La notion d’espèce « parapluie » signifie que les travaux portés en faveur des poissons migrateurs vont permettre d’améliorer le fonctionnement écologique de leur milieu de vie et donc profiter à toute la biodiversité aquatique. Les poissons migrateurs sont donc des espèces emblématiques, puisqu’ils intègrent les principales pressions que subissent les cours d’eau du territoire, notamment celles liées à la dégradation de la qualité de l’eau, et celles liées aux altérations des habitats de vie, en lien par exemple avec les obstacles qu’ils peuvent rencontrer. La présence des poissons migrateurs traduit finalement une qualité physico-chimique de l’eau, qui résulte des politiques historiques conduites dans le domaine de l’eau mais aussi du bon état morphologique des rivières, donc de la continuité écologique. Donc si des travaux bénéficient aux poissons migrateurs, ils bénéficieront à la qualité de tous les milieux (insectes aquatiques, plantes, autres poissons…). Et de par leur statut de protection – l’anguille est par exemple en danger critique d’extinction et le saumon ou l’alose sont menacés – ils sont systématiquement intégrés aux programmes de travaux et de restauration des cours d’eau. Nous avons une responsabilité collective quant à leur préservation.  

Comment mesurer les effets des actions sur les poissons migrateurs ? 

Par l’observation sur le terrain et les suivis scientifiques¹. Par exemple, le fait de retrouver de jeunes saumons (juvéniles) ou de jeunes anguilles dans les habitats restaurés témoigne de l’efficacité des travaux effectués par rapport à l’accès à ces habitats et également par rapport à l’efficacité de la reproduction pour les salmonidés. D’ailleurs, le suivi des nids de ponte des salmonidés et des lamproies est un bon indicateur ; il est réalisé par les FDAAPPMA 59 et 62 et par le Piscipôle dans le département de la Somme. 

De même, le Suivi Scientifique Minimal est un dispositif national de suivi de restauration des cours d’eau. Engagé sur la Hem où est présente la plupart des espèces migratrices, ce suivi porte donc également sur l’efficacité des travaux  sur ces espèces « parapluie » en complément du cortège écologique (plantes, oiseaux, invertébrés aquatiques, faune…) qui en bénéficie plus globalement.
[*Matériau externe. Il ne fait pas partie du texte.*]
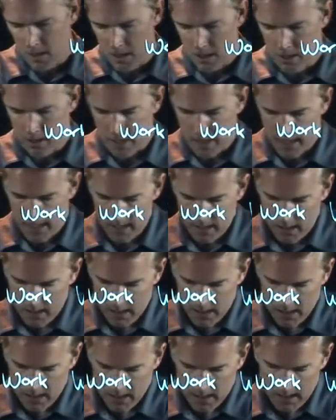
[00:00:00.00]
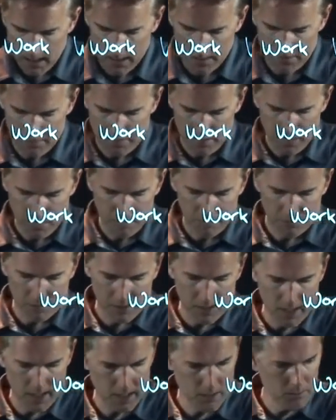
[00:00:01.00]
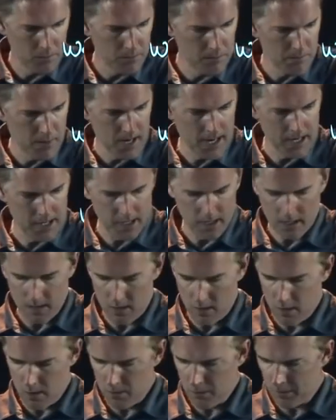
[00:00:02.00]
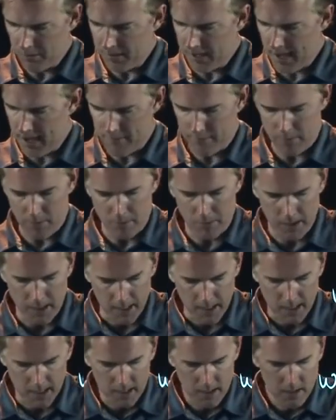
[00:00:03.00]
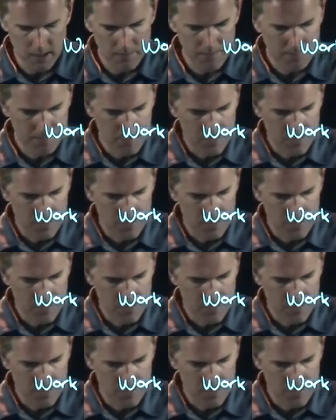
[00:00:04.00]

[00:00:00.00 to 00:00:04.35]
All right, it seems like we might almost have what we need,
Pour finir, les fédérations de pêche sont chargées du suivi biologique des poissons migrateurs. Sur le bassin Artois-Picardie, la Fédération de Pêche du Pas-de-Calais publie régulièrement des informations actualisées sur les espèces migratrices.

¹Plusieurs outils permettent de mesurer les effets des actions sur les poissons migrateurs. Les Plans de gestion des poissons migrateurs (PLAGEPOMI) intègrent des études de connaissances sur les populations. Les données recueillies dans le cadre de la Directive cadre sur l’eau permettent également d’attester de la présence d’individus ou d’évaluer l’effet des travaux sur les poissons.